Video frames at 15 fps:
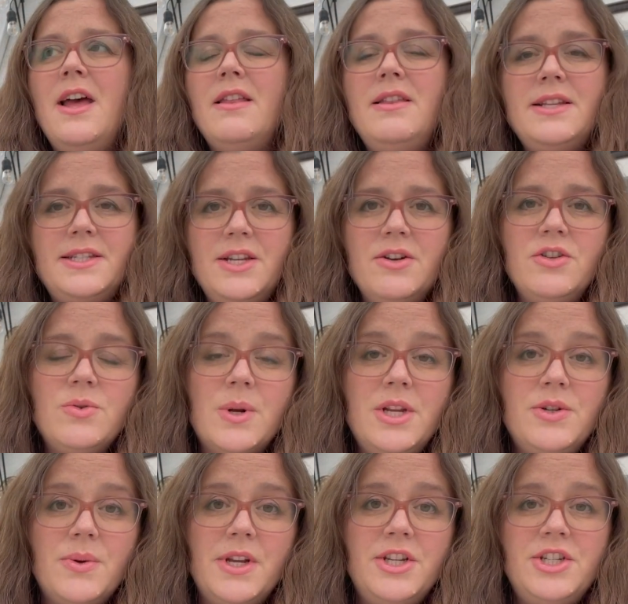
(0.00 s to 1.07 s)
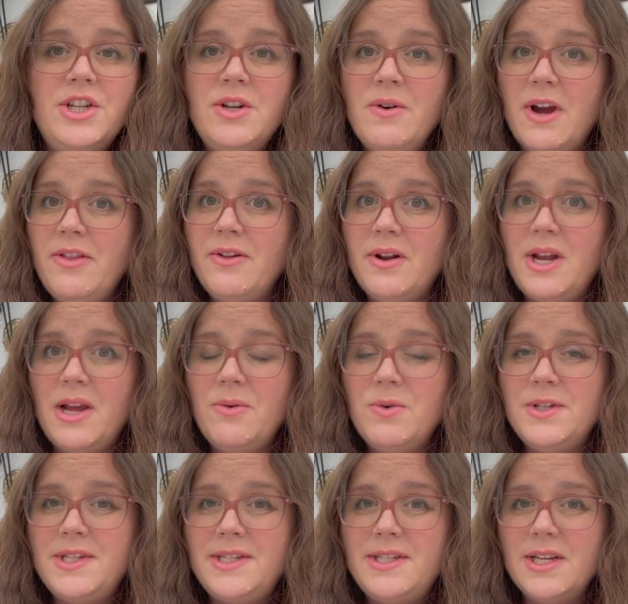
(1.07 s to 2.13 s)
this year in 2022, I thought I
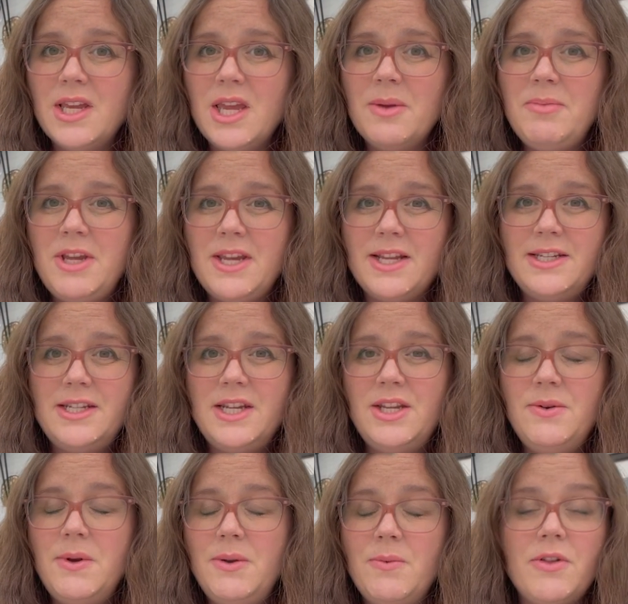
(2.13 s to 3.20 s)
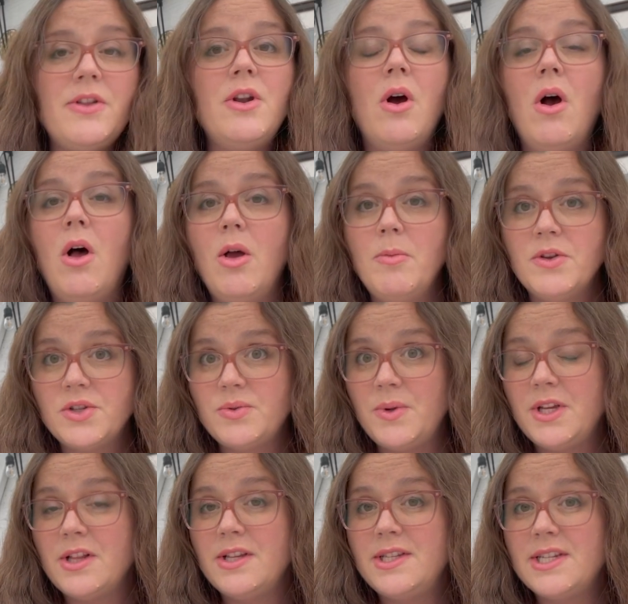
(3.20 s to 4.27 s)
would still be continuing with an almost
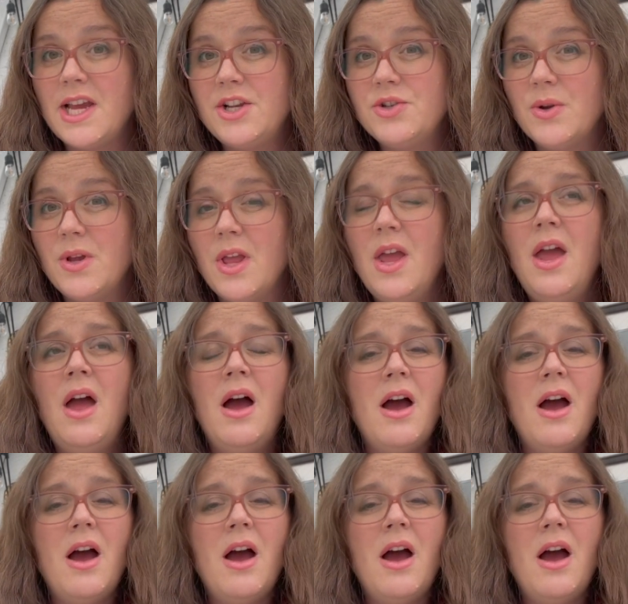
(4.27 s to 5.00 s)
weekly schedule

+++

> _Task brief_
When pictures appear among the entries, skip them and copy all remaining text precisely.

> _Result of the task_
Video frames at 15 fps:
(0.00 s to 1.07 s)
(1.07 s to 2.13 s)
this year in 2022, I thought I
(2.13 s to 3.20 s)
(3.20 s to 4.27 s)
would still be continuing with an almost
(4.27 s to 5.00 s)
weekly schedule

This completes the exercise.